### What the task requires
Each entry should be returned exactly as written, with no pictures carried over.

====== Supplied records

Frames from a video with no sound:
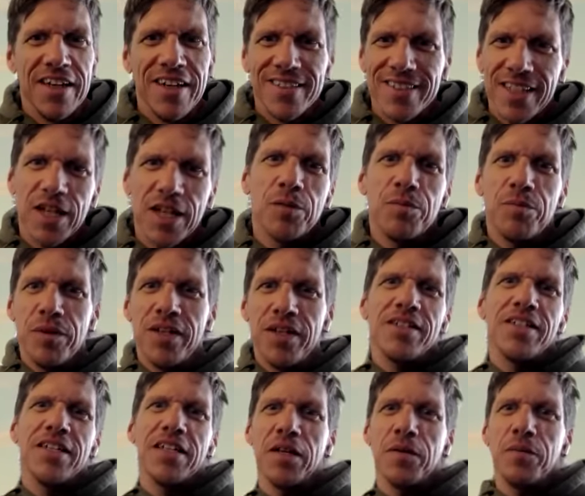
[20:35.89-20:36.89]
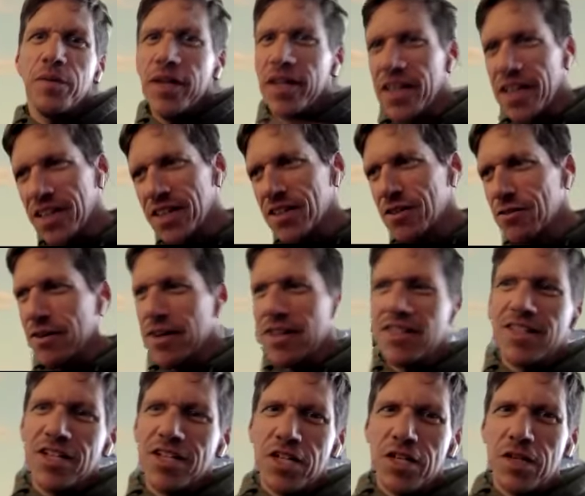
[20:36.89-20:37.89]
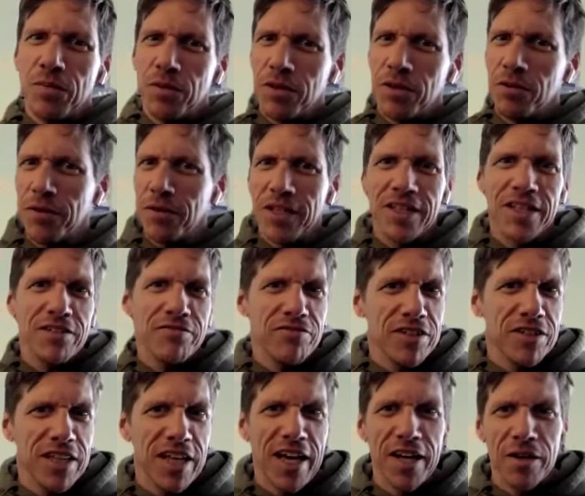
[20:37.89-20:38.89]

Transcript: that are basically being transitioned between the different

============

### Task solution
Frames from a video with no sound:
[20:35.89-20:36.89]
[20:36.89-20:37.89]
[20:37.89-20:38.89]

Transcript: that are basically being transitioned between the different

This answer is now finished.